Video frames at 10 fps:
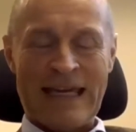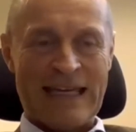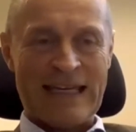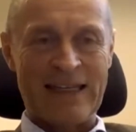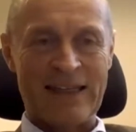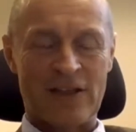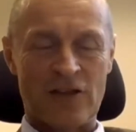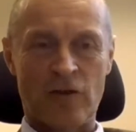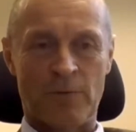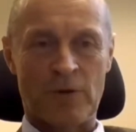clinical
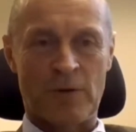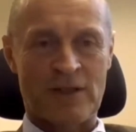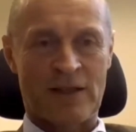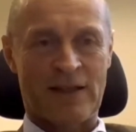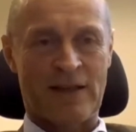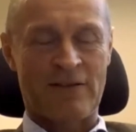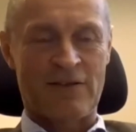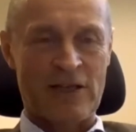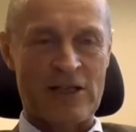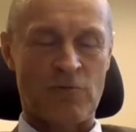symptoms that
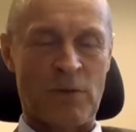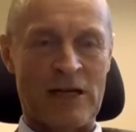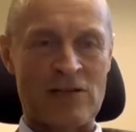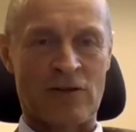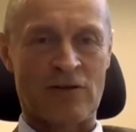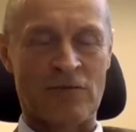needs to be measured.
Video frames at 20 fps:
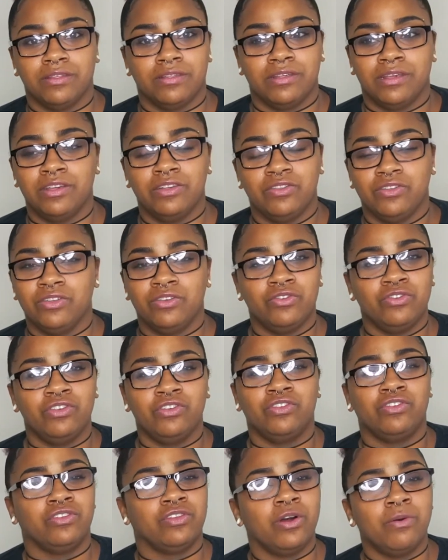there's
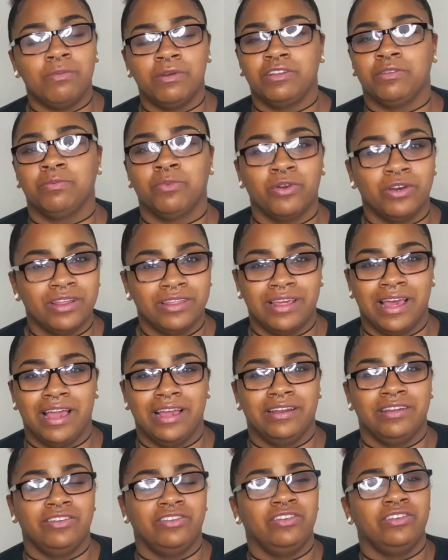just so much more to
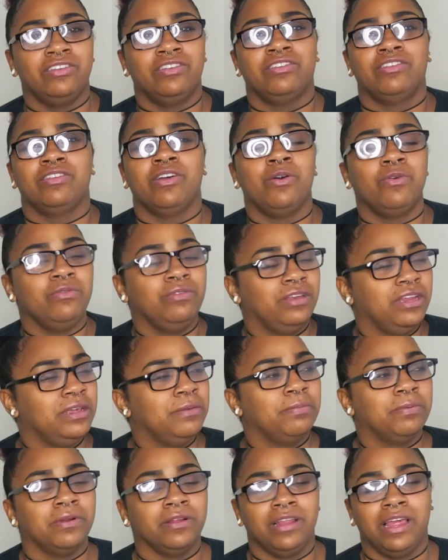that, and it's just so
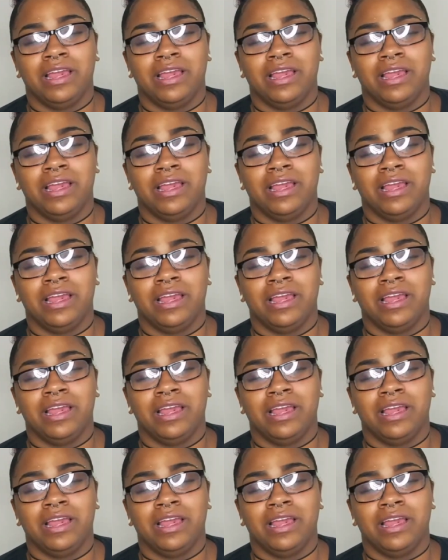deeper.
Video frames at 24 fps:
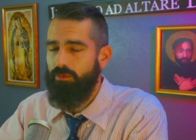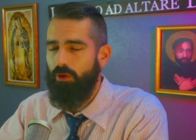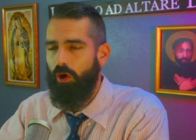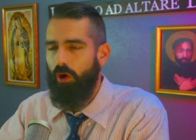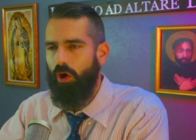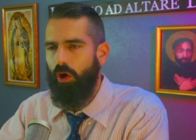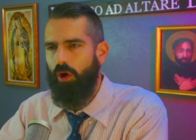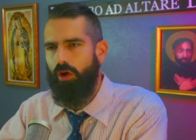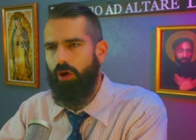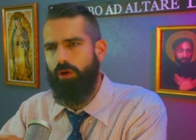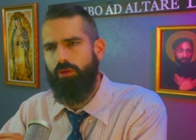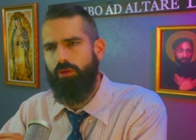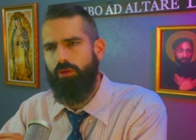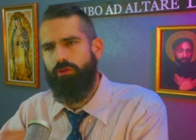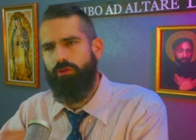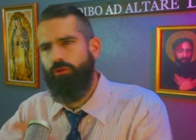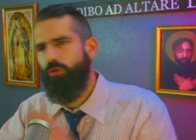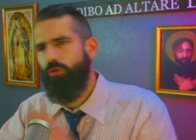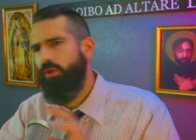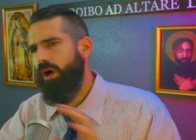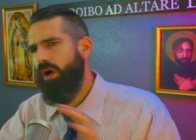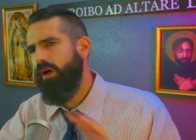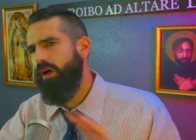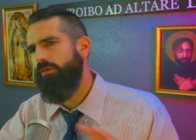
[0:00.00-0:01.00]
All
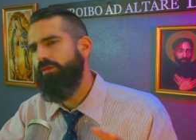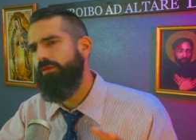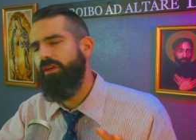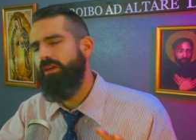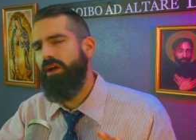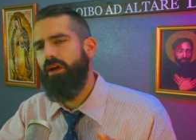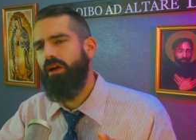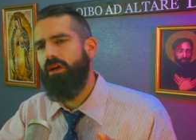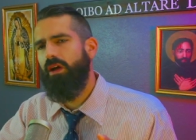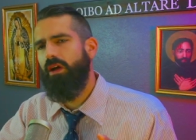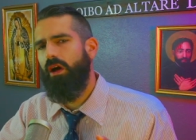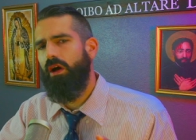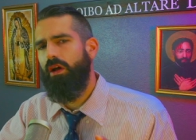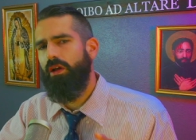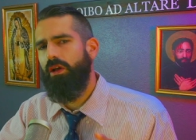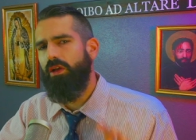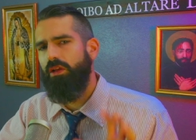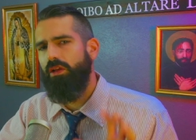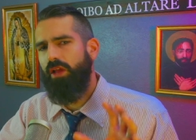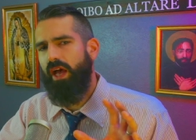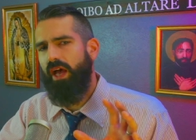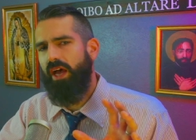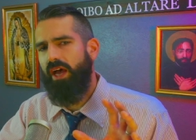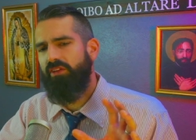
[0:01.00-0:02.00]
throughout the
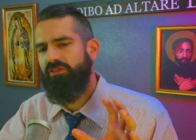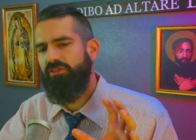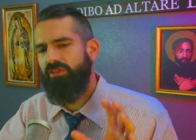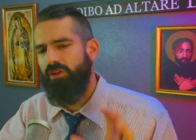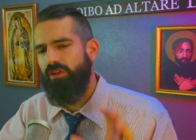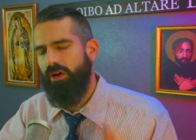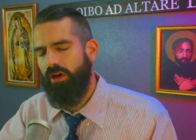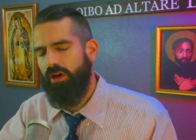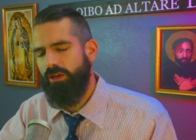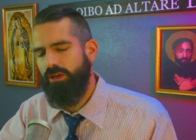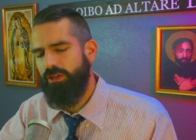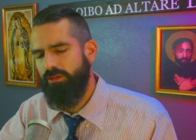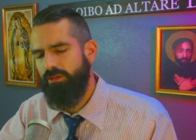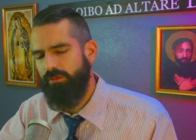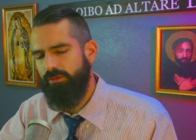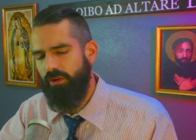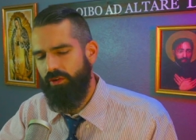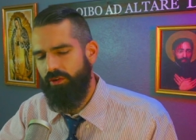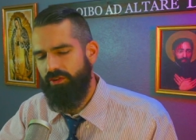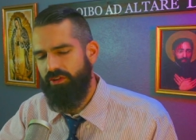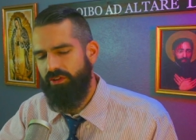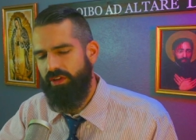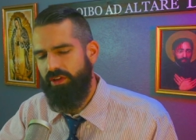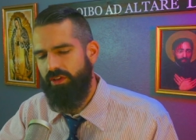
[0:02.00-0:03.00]
iconoclast controversy,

#### TASK
Word-for-word output of every record is needed, with images omitted.

#### RESULT OF THIS TASK
Video frames at 10 fps:
clinical
symptoms that
needs to be measured.
Video frames at 20 fps:
there's
just so much more to
that, and it's just so
deeper.
Video frames at 24 fps:
[0:00.00-0:01.00]
All
[0:01.00-0:02.00]
throughout the
[0:02.00-0:03.00]
iconoclast controversy,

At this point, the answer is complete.